Wednesday, June 27, 2018

The Temporary Tower (Part 2)

Hello readers!

I know that we're all excited and/or terrified with our new Temporary Tower location, but the Council has asked that I lay down a few ground rules.

1. Regarding Pine Cones

Yes, our food supplies are currently quite limited, but we need to be smart about what we're consuming.  When the need to feed arises, follow these simple guidelines:

Pine cone located on plate provided by Certified Pine Cone Culinarian Professional:  These pine cones are probably safe to eat, barring the standard 5-10% pine cone consumption error rate.

Pine cone is on floor:  Possibly unsafe.  Use your judgement.

Pine cone is imaginary:  Only consume if you’re lacking in imaginary vitamins.

Pine cone is bear:  Do not eat.

Note:  If you start experiencing effects similar to those that accompany "Crimson Bovine Power Beverage "Not a Drug Reference" flavor, only do what the visions tell you to do if it sounds cool.

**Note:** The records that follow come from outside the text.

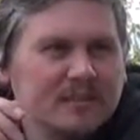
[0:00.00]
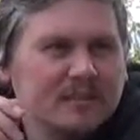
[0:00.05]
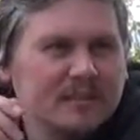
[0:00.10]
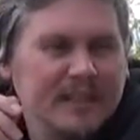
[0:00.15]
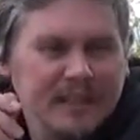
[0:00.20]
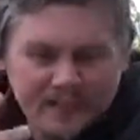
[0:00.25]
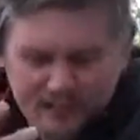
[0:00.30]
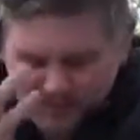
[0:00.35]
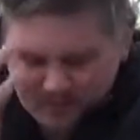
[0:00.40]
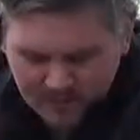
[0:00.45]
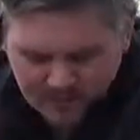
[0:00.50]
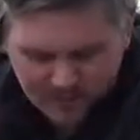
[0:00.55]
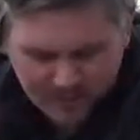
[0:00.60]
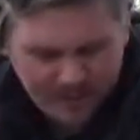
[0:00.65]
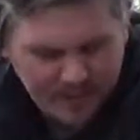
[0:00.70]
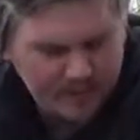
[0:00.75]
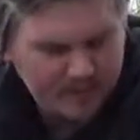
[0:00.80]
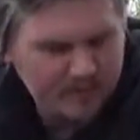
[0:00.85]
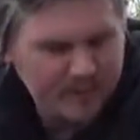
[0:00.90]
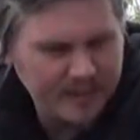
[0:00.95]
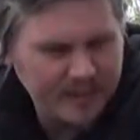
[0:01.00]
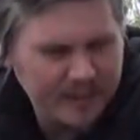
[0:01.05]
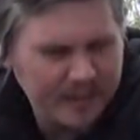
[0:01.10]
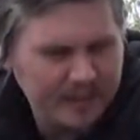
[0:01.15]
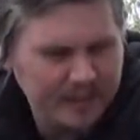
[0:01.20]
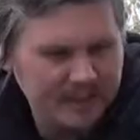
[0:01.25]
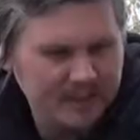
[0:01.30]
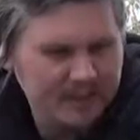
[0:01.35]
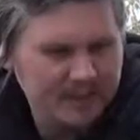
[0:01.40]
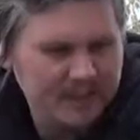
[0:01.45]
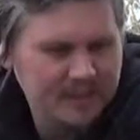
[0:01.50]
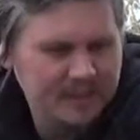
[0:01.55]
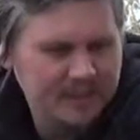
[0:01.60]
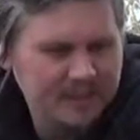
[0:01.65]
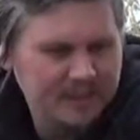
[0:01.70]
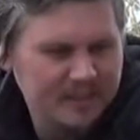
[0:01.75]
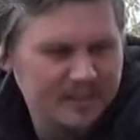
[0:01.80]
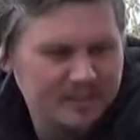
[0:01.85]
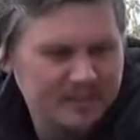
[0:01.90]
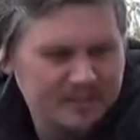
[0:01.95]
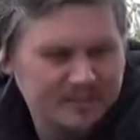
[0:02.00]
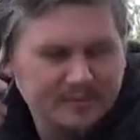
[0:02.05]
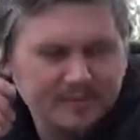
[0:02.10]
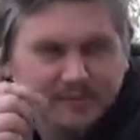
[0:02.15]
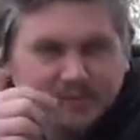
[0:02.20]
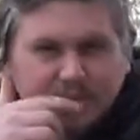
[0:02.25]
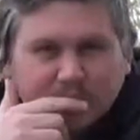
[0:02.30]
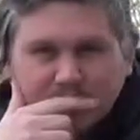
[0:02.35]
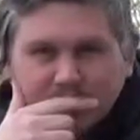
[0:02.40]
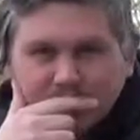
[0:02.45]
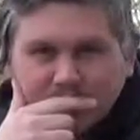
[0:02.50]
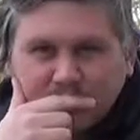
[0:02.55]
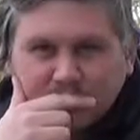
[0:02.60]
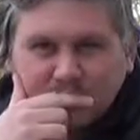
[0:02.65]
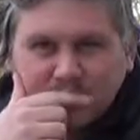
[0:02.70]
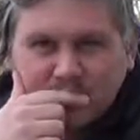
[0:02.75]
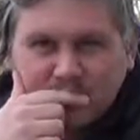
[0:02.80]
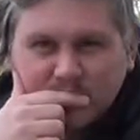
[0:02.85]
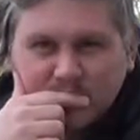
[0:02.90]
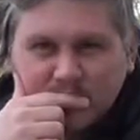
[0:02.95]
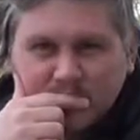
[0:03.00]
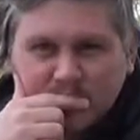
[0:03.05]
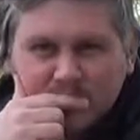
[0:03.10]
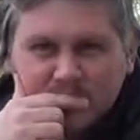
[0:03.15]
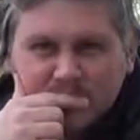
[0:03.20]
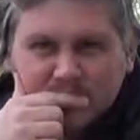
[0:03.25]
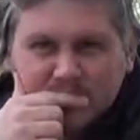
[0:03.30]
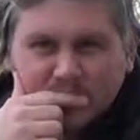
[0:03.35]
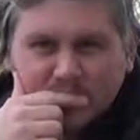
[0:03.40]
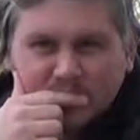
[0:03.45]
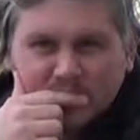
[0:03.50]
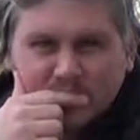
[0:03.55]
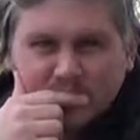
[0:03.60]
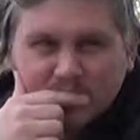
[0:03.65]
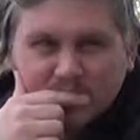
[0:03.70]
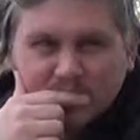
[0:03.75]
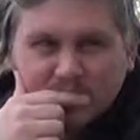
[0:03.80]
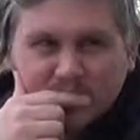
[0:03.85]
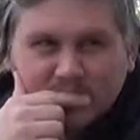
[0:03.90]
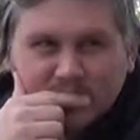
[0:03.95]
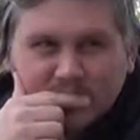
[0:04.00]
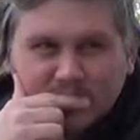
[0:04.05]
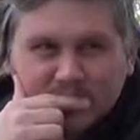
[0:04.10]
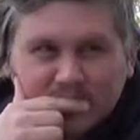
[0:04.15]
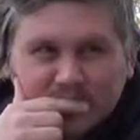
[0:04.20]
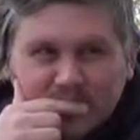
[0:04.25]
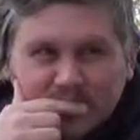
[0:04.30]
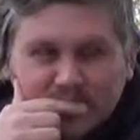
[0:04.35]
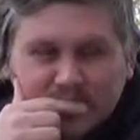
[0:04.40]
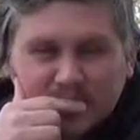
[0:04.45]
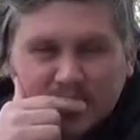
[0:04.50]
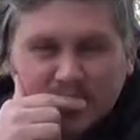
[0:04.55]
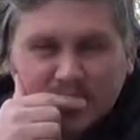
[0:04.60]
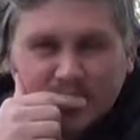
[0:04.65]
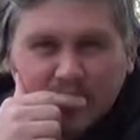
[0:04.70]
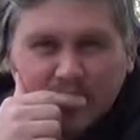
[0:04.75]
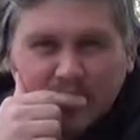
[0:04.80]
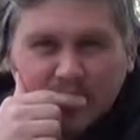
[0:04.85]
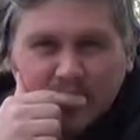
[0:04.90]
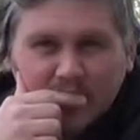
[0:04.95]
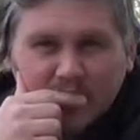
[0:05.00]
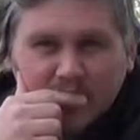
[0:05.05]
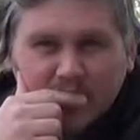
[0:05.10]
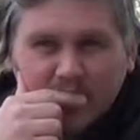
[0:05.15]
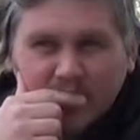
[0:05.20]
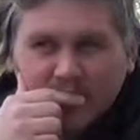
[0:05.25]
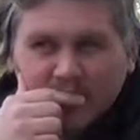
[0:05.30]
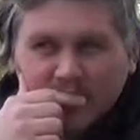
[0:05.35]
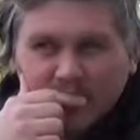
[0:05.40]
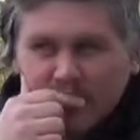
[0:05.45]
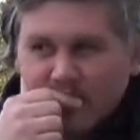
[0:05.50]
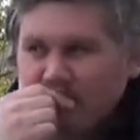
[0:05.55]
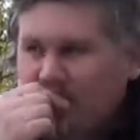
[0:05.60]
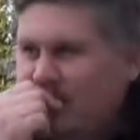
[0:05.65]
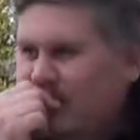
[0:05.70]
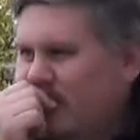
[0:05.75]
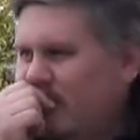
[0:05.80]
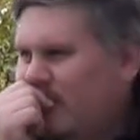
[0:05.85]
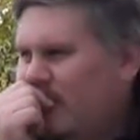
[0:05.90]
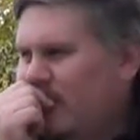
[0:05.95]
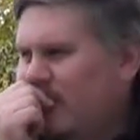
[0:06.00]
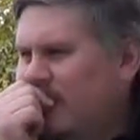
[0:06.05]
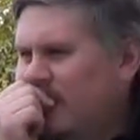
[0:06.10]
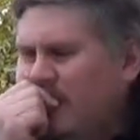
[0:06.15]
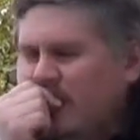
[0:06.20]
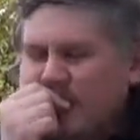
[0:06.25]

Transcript: [no speech]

2. Regarding the Ghost of the Doomsday Scribe

Do not disturb the Ghost of the Doomsday Scribe.

Losing access to the Tower's prophecies seems to have driven him a bit crazier than he was.  The council's last reports say that he possessed a squirrel and has begun to inscribe some fairly alarming things* on trees using an acorn.  It's probably best to avoid him more than usual until he calms down.
*Doomzday Scribe Wuz Here**
**We are aware that he has also taken to wearing a tiny hat backwards
***Student concerns that he's making us look bad to the local wildlife are being evaluated.

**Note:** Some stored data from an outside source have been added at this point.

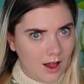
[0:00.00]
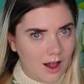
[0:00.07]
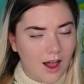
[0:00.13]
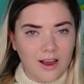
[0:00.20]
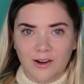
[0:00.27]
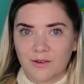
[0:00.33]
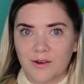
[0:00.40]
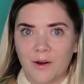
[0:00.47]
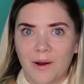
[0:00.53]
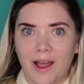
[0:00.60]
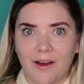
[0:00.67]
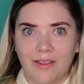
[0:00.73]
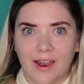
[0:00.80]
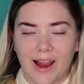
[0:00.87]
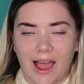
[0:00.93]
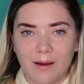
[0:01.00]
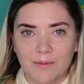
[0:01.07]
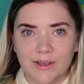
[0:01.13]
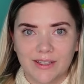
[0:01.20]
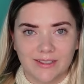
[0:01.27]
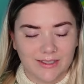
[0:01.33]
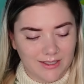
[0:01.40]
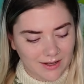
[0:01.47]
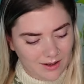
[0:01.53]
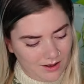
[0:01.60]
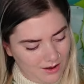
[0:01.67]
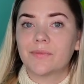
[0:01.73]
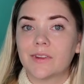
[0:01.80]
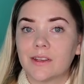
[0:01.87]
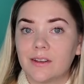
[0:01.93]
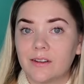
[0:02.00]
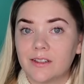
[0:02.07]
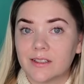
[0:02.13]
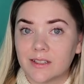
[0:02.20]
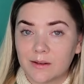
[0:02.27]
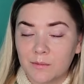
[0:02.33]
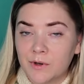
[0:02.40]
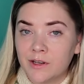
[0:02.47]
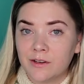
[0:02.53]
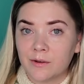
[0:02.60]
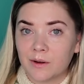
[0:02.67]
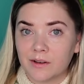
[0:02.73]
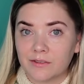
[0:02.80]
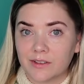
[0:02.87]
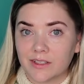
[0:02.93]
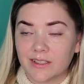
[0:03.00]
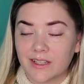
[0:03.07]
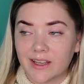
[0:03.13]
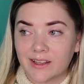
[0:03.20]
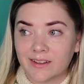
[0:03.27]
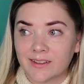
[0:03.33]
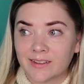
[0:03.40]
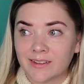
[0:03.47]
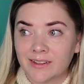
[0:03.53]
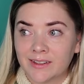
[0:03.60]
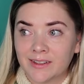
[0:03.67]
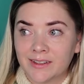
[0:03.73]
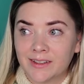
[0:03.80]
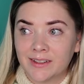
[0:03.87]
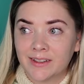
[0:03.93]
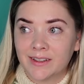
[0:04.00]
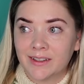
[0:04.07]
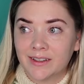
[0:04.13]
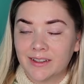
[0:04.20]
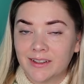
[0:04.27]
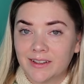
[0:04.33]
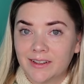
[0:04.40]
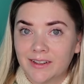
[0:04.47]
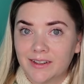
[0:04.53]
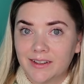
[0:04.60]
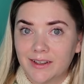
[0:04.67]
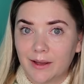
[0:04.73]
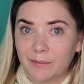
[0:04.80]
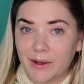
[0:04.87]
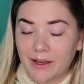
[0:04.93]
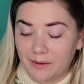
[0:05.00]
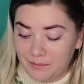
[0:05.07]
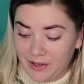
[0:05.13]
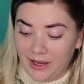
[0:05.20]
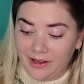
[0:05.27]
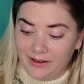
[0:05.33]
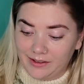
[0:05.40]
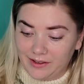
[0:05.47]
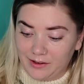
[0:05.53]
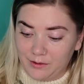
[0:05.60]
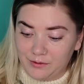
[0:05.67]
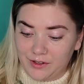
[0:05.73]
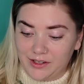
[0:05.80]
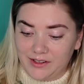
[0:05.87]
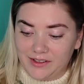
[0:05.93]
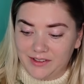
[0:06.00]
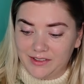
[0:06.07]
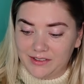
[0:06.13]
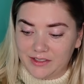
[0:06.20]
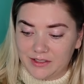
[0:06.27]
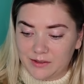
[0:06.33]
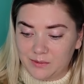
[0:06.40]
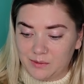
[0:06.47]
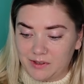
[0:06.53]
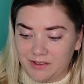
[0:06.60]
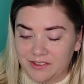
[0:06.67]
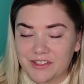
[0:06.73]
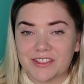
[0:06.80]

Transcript: I don't know how that happened. Does anybody know how to fix that? I'm, I'm panicking over here because this sweater is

3. Regarding Crimson Bovine

I know that many of you are concerned about the supplies of Crimson Bovine running low, but there's good news!  The Council has managed to acquire a special stock of Crimson Bovine "Disaster Profiteering" flavor at convenient regular price.*
*The bad news is that this does set us back a bit on our ability to acquire more tents.

That's all for now, so let's move on to some more questions!

"Sir, what has become of Elder Fred?!  WHERE ARE YOU KEEPING HIM?!  Thank you."
-Flavor Demon

Okay, let's put this issue to rest once and for all:  Elder Fred's whereabouts are currently unknown.  We suspect that he didn't make it out of the Tower before...the incident.  But fear not!  Elder Fred is a hardy sort, if anyone can survive the horrors that befell the Tower, it's him.

"I understand that there's only one tent, but would it be too much to ask for the Council to share it with the students?"
-Non-Euclidian Eggplant

This question has come up a few times, so the Council has prepared a short statement for the students.

"No"

"Alas, I have wandered far from my home
The comforting walls of mine tower
Soon my friends shall be naught but bone
Or reduced to ash by secret powers
What fate awaits us within these trees?
Only death, darkness, and bees."
-Blood Rainbow

That's...not a question, Blood Rainbow.  There's no need to be so dramatic, this situation is only temporary.  Probably.

"Sir, what is the council actually doing to try and retrieve the Tower?  Or do anything about the less than ideal living situation?  On the rare occasion they're seen outside their tent, all they seem to do is roast marshmallows and tell scary stories.

Follow-up question, why do they have marshmallows if we're stuck eating pine cones?"
-Lunch Meat Lemming

Well, looks like that's all the time we have for today!  See you soon!